What you will do - Restate word for word every entry that appears below, skipping its pictures.

Entries provided -
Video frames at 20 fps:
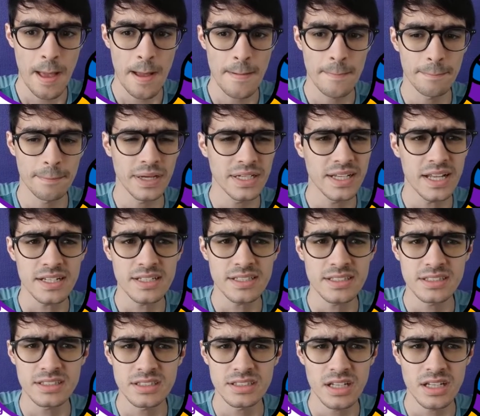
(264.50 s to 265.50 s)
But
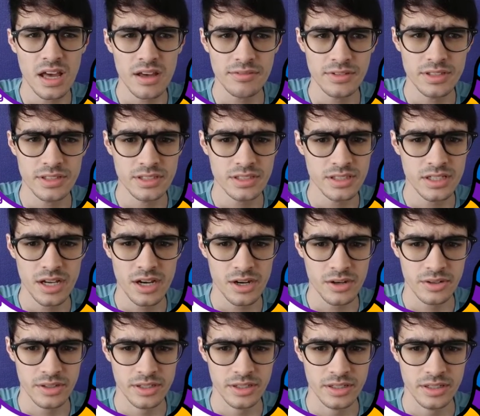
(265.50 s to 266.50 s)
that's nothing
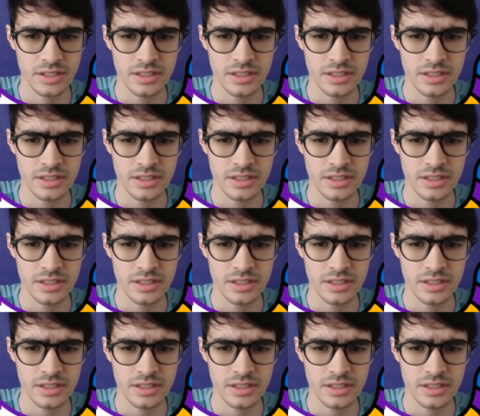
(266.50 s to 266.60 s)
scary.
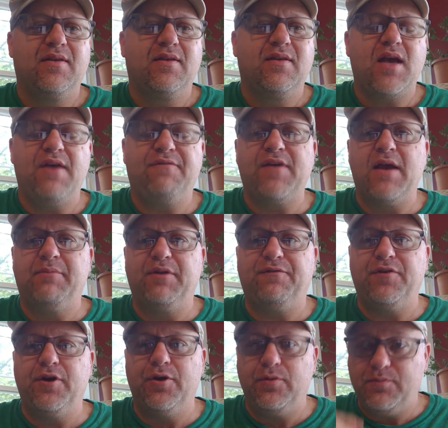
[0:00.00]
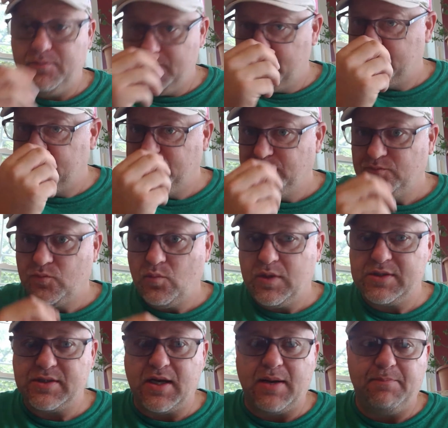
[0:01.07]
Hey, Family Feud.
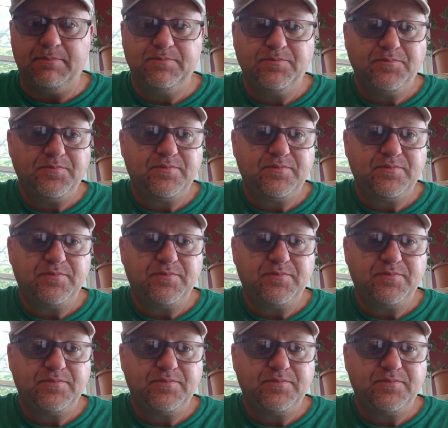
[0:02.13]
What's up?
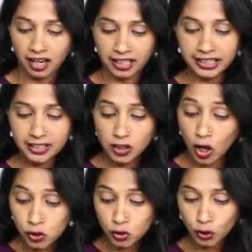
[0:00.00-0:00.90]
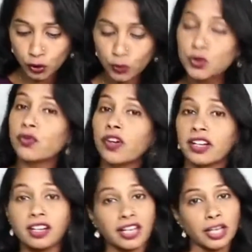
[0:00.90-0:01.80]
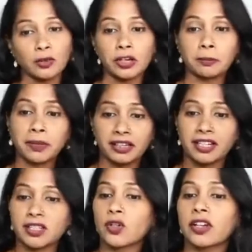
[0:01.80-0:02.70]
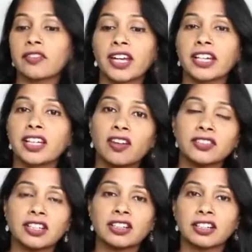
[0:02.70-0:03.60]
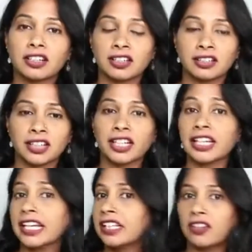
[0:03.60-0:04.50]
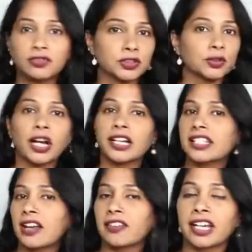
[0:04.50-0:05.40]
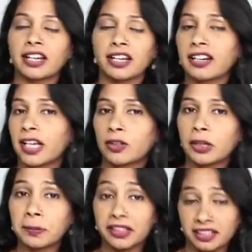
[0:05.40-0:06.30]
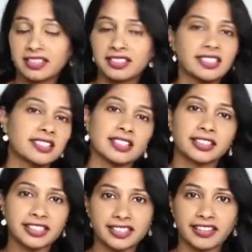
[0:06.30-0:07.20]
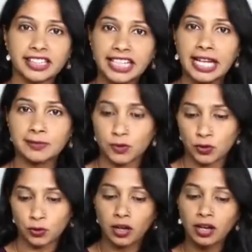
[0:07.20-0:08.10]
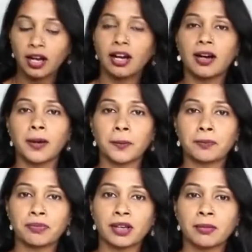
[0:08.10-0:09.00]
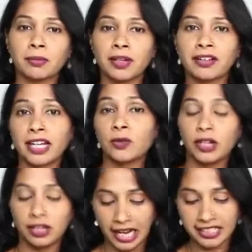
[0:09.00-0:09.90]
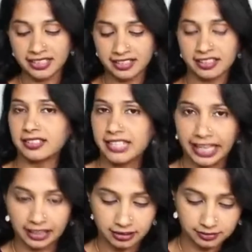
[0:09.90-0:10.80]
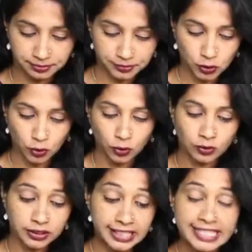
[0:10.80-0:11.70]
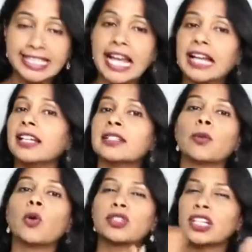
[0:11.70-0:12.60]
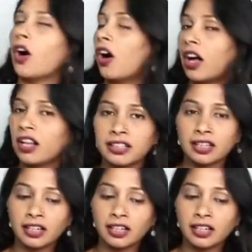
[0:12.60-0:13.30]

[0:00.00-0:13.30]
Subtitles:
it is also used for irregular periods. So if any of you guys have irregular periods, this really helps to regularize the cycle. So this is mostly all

Written solution -
Video frames at 20 fps:
(264.50 s to 265.50 s)
But
(265.50 s to 266.50 s)
that's nothing
(266.50 s to 266.60 s)
scary.
[0:00.00]
[0:01.07]
Hey, Family Feud.
[0:02.13]
What's up?
[0:00.00-0:00.90]
[0:00.90-0:01.80]
[0:01.80-0:02.70]
[0:02.70-0:03.60]
[0:03.60-0:04.50]
[0:04.50-0:05.40]
[0:05.40-0:06.30]
[0:06.30-0:07.20]
[0:07.20-0:08.10]
[0:08.10-0:09.00]
[0:09.00-0:09.90]
[0:09.90-0:10.80]
[0:10.80-0:11.70]
[0:11.70-0:12.60]
[0:12.60-0:13.30]

[0:00.00-0:13.30]
Subtitles:
it is also used for irregular periods. So if any of you guys have irregular periods, this really helps to regularize the cycle. So this is mostly all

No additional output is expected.